When the filmmakers behind "Snakes on a Plane" needed 1,000 snakes to slither over actors, glide through airplane machinery sets and slide over and around luggage, calling Jules Sylvester was a no-brainer. After all, the chatty Briton specializes in reptiles and has done bigger snake jobs before. In the late '80s he wrangled 1,400 of the reptiles for "The Witches of Eastwick." "We had 500 in Cher's bed and 10 just for her hair," he said.
When his snakes are not tangled in hair, hanging from celebrity shoulders (Selma Hayek's in "Dusk Till Dawn") or draped around doorknobs to create a spooky ambience (Tia Dalma's river house in "Pirates of the Caribbean: Dead Man's Chest"), they are carefully tucked away in a small converted garage up a bumpy road in Thousand Oaks.
It's there that the celebrity animal trainer houses them with a few thousand cockroaches, a couple of bullfrogs (seen in "The Hulk"), a territorial rhino iguana named Mofi, a lovely iridescent Chinese water dragon with a lavender neck (recently featured in a Sprite commercial) and two hairy, scary spiders that are just finishing their lunch of baby mice. (Little known fact: You can direct a Goliath Bird Eating Spider through a maze just by blowing on its rear end.

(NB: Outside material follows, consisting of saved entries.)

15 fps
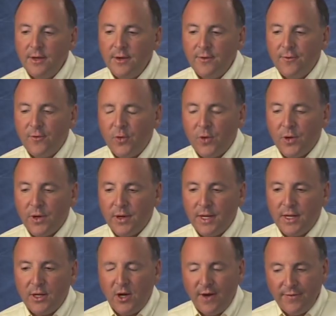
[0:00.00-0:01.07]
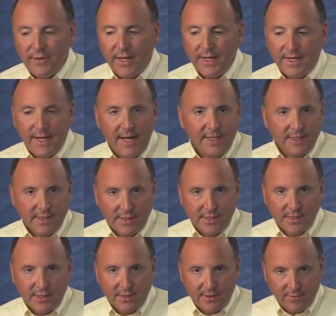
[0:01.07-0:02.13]
For uh, offline
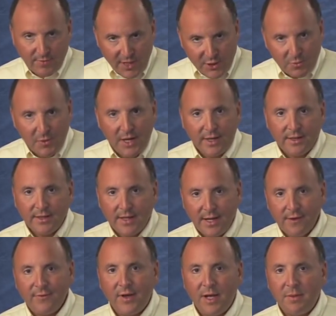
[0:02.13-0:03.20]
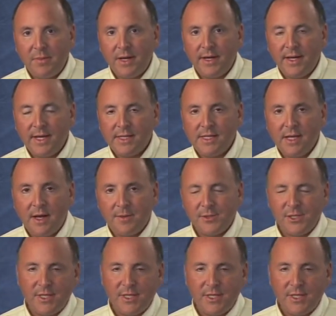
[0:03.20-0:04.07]
analysis, Regmon, like FileMon, has the option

At least, that's how Sylvester did it for "Arachnophobia.")
On the way up to the snake house, a delicate yellow Swallowtail butterfly floats in front of the car. Sylvester says he might be putting her to work if he can catch her -- he has a butterfly job next week.
He runs a clean, organized snake house. The deadly varieties -- such as the Southern Pacific rattlesnake that shakes its tail menacingly whenever somebody walks in -- are kept in specially designed lightweight cages with sliding glass windows that lock firmly. The brightly colored non-deadly corn snakes and milk snakes are kept on sturdy shelves along another wall in plastic sweater drawers with air holes drilled into them. Each drawer is carefully marked. The corn snake given to Sylvester by Frankie Muniz has the additional label of "mean." ("He is a nasty little bugger," says Sylvester, presumably of the snake).
Turns out those "killer" stars of "Snakes on a Plane" were mostly the safe corn and milk snakes. It's too complicated to bring poisonous snakes into Canada, where the film was shot, Sylvester says, so for the scenes requiring pythons and rattlesnakes he had to borrow them from friends up north.
How did the cast handle having to work with the slithery creatures? "They were very cool," Sylvester says. "We'd dump a bunch of a snakes around, they would scream, the director would cut and we'd say, 'All right, everybody, please pass all the snakes down to the aisles. And they just did it."
Sylvester was born in England, but grew up in Kenya. His first job in the business was working on the film "Born Free," which was shot on his father's farm. That was the first time he realized there was a living to be made in wanting to be around wild animals. When the film wrapped, he spent a year working on a vegetable farm, saved his money and came to Hollywood.
"This is a wonderful country," he said. "I have a very silly job."